The total cost of repairing five Royal Air Force Lockheed Martin C-130J tactical transports which suffered significant airframe damage when a hailstorm passed through southern Afghanistan on 23 April 2013 has been revealed as almost £10 million ($16.6 million).
Parked at Kandahar airfield when the storm hit, the C-130Js each experienced an average of 2,000 individual impacts during the event, with damage sustained to their upper fuselages and flight control surfaces. Multiple other coalition aircraft were also affected at the same location.
“Repairs to the five C-130J Hercules aircraft are being undertaken via existing contractual arrangements.

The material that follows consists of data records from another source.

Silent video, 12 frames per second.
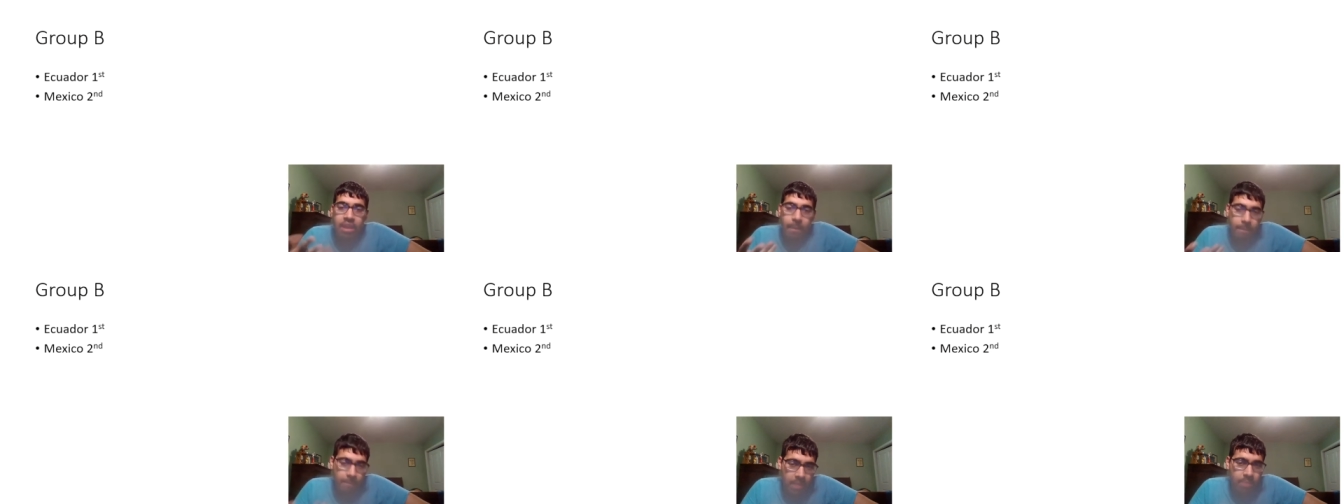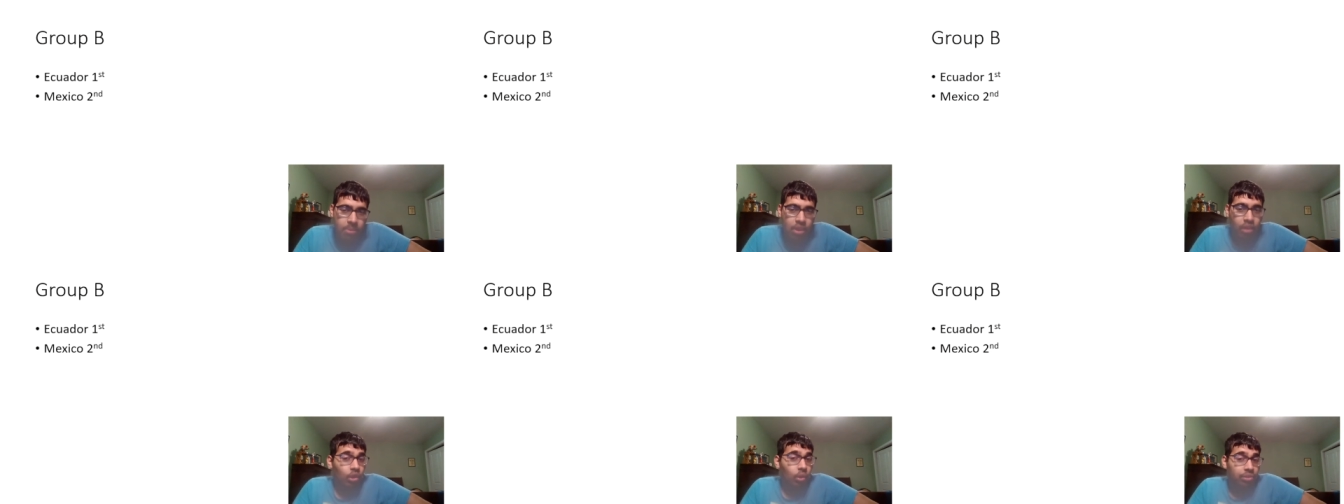Maybe on
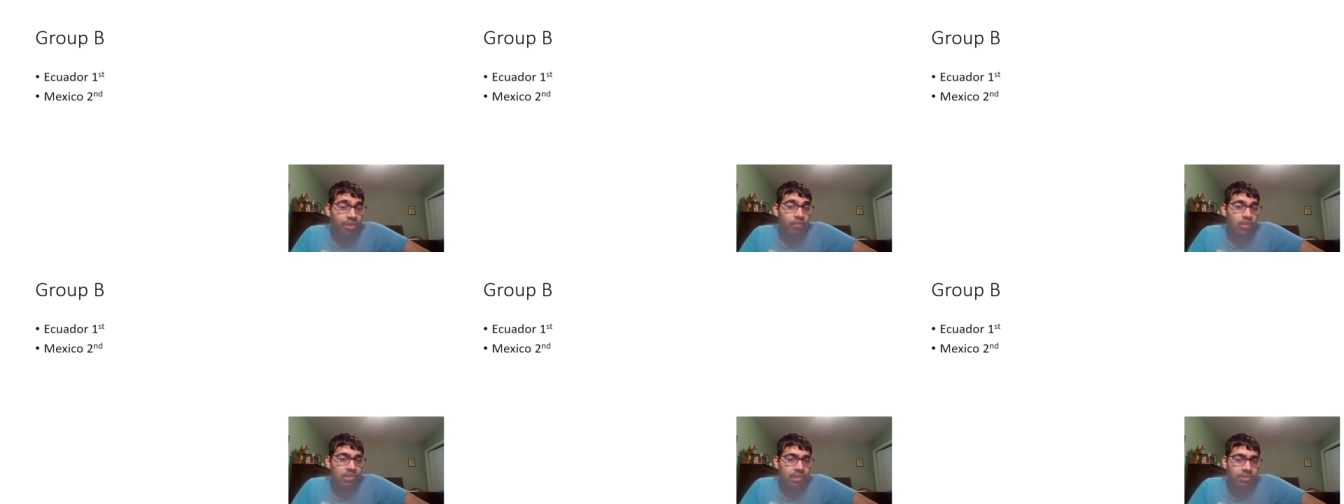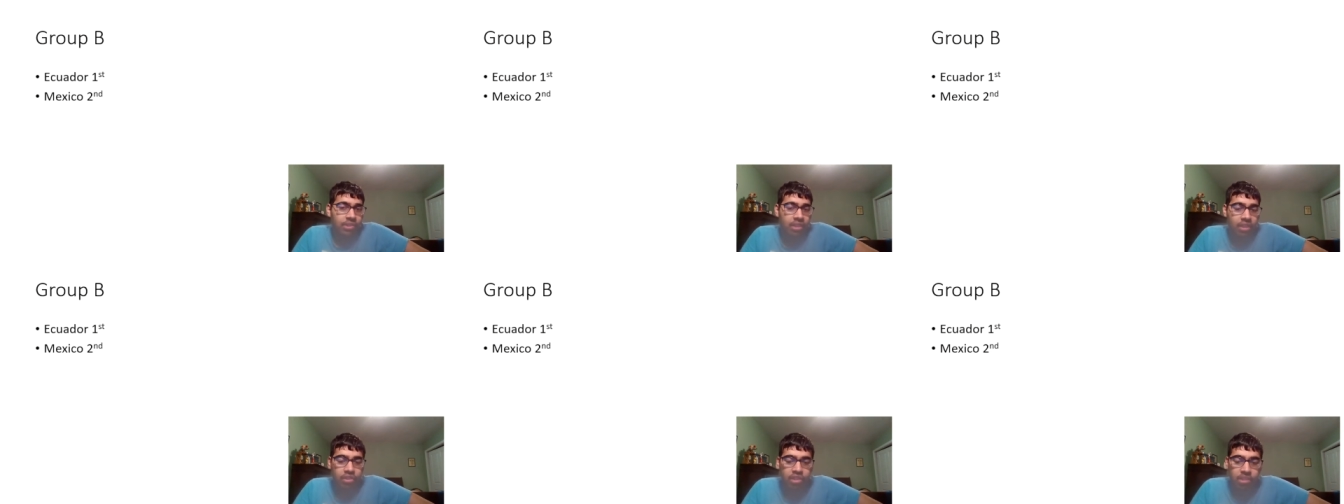goal difference, I'll say they
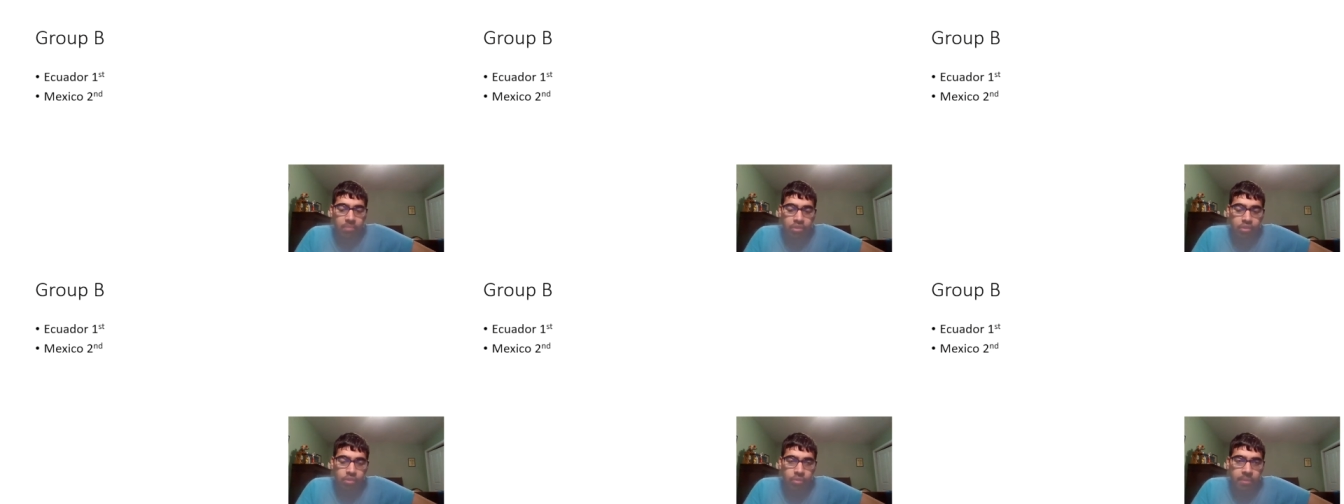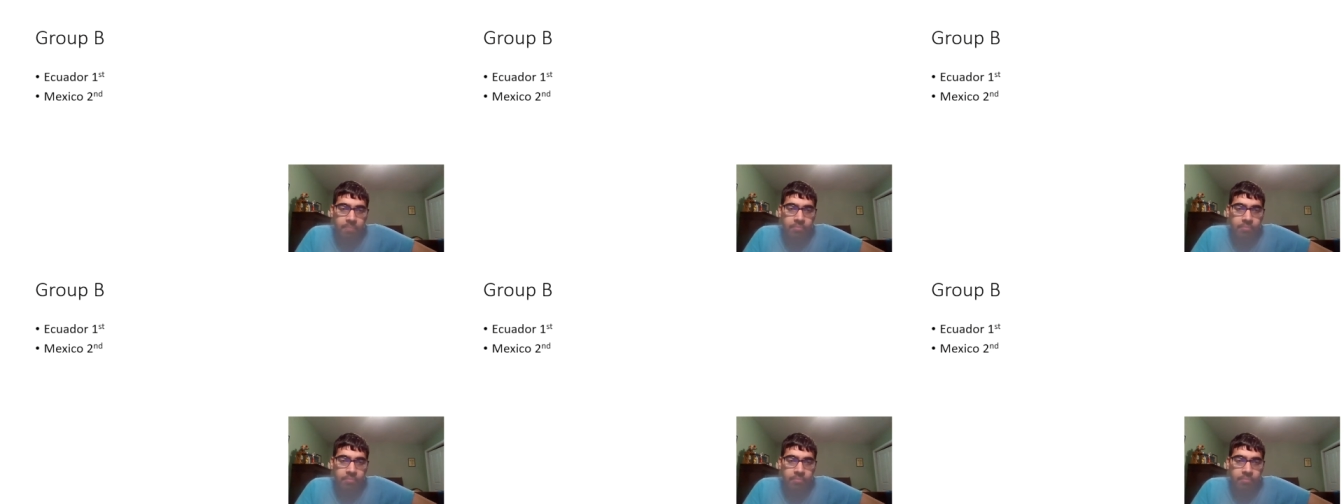just about do it.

We estimate the total cost of repair may be up to £10 million,” says armed forces minister Philip Dunne. “Some £5.9 million of repair work has already been completed by Marshall Aerospace and Defence Group, and all five aircraft are now back in service,” he adds.

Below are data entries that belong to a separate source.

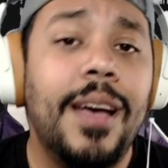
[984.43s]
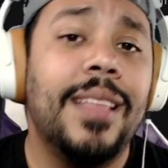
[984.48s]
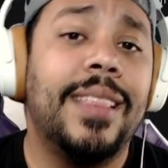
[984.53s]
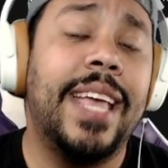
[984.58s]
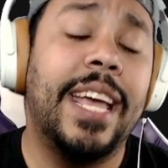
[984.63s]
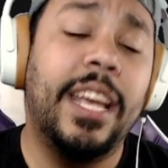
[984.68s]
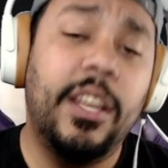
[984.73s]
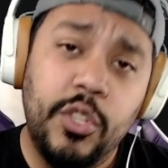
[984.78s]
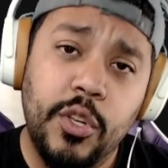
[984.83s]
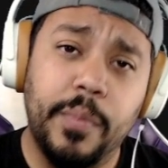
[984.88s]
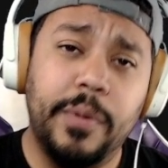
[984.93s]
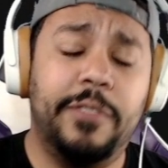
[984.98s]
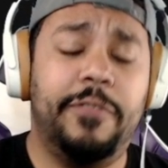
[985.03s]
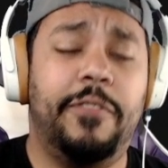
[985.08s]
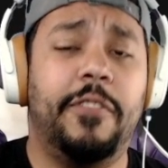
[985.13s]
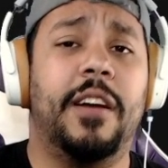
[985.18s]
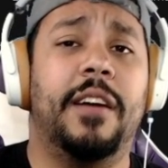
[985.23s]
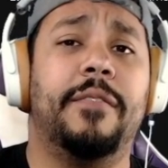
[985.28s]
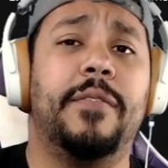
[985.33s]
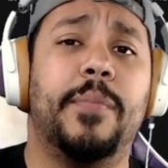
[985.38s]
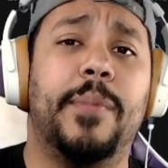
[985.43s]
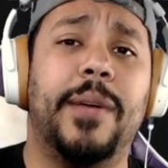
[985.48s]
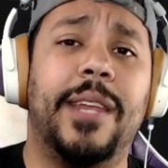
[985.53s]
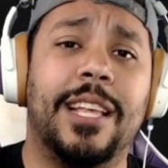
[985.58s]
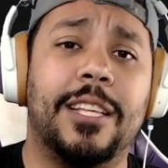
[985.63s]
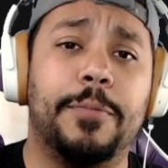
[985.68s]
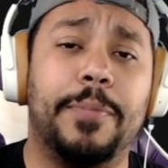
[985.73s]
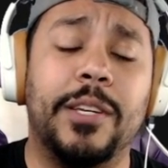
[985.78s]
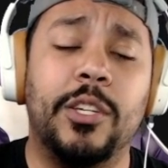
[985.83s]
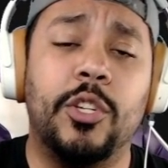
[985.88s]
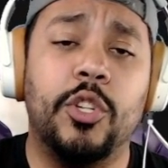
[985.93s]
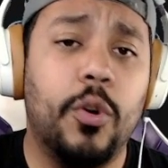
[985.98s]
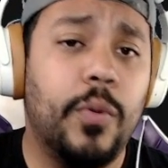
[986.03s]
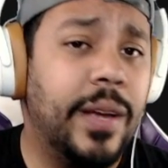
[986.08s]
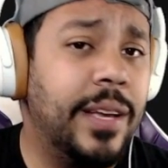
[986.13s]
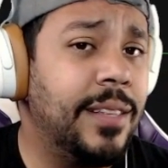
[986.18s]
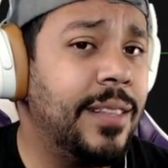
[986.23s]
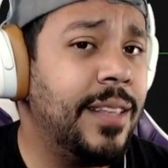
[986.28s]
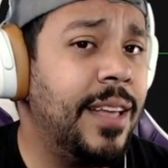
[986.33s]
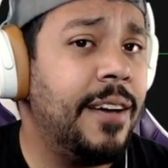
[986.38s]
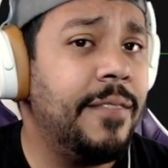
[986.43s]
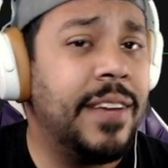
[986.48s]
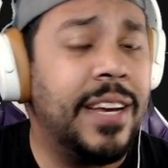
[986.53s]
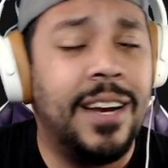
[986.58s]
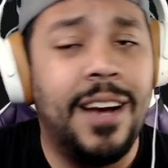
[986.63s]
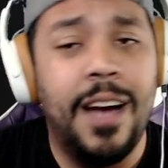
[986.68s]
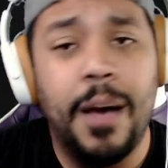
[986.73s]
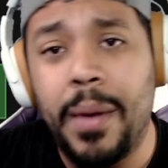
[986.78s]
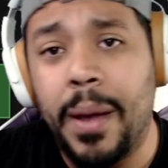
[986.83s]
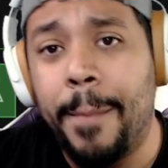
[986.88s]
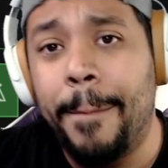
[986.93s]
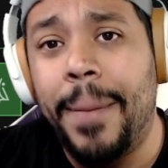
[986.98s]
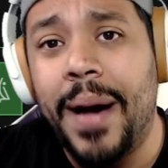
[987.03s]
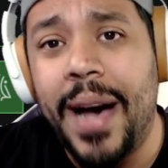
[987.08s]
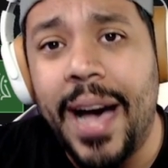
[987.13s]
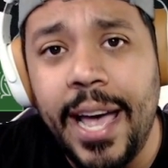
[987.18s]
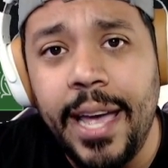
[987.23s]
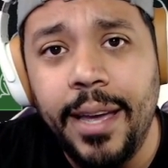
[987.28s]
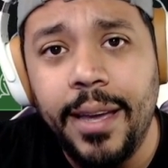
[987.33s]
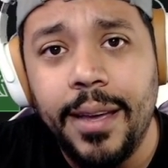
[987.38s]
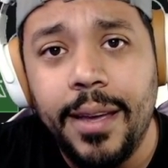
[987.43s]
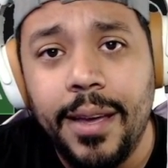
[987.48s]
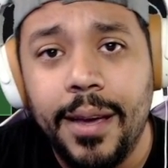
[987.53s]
Thank you so much for everybody that's been showing love and coming by.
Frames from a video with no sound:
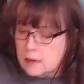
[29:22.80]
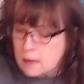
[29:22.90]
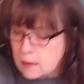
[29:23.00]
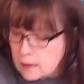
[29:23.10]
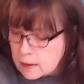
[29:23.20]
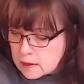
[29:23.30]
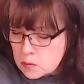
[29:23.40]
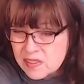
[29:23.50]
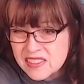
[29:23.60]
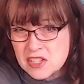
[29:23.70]
And
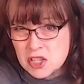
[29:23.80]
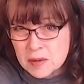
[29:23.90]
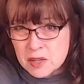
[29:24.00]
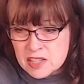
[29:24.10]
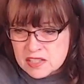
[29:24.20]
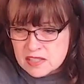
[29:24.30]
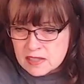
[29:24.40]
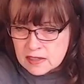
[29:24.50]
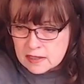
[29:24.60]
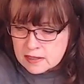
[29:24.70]
with the shimmers,
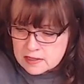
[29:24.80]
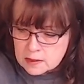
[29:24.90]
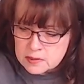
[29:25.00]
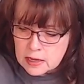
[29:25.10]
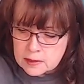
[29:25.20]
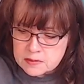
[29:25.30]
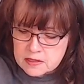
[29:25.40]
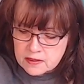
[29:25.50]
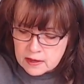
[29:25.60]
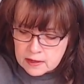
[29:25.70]
sometimes
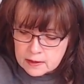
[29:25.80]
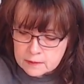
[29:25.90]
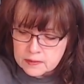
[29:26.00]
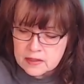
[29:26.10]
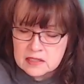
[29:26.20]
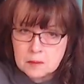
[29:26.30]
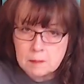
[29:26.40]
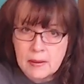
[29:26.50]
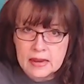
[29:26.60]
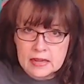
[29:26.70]
the the little
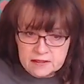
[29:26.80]
mica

Performed via the Ministry of Defence’s Hercules Integrated Operational Support deal with the company and Lockheed, the repair effort involved replacing damaged ailerons with parts sourced from retired C-130Ks, and initially patching up composite parts punched through by the golf ball-sized hailstones. Detailed repairs were then conducted at Marshall’s Cambridge airport site in the UK. Four of the aircraft were returned to operational duty by mid-September 2013, while the other was in pre-planned depth maintenance.
Also damaged in the incident were a BAe 146 C3 transport which had been deployed to Afghanistan by the RAF for the first time only the previous day. This was subsequently flown back to the UK for repairs, and is also now back in operation. One of the service’s BAe 125s – identified by Flightglobal’s Ascend Online Fleets database as ZD704 – was written off, while the full extent of damage to a number of UK-operated AgustaWestland Lynx, Boeing CH-47 Chinook and Westland Sea King helicopters has yet to be disclosed.
“Costs associated with the repair and recovery of aircraft to date total some £8.7 million,” Dunne says. “As some aircraft are still being assessed for repair, the total cost of Operation Weatherman is not yet known.”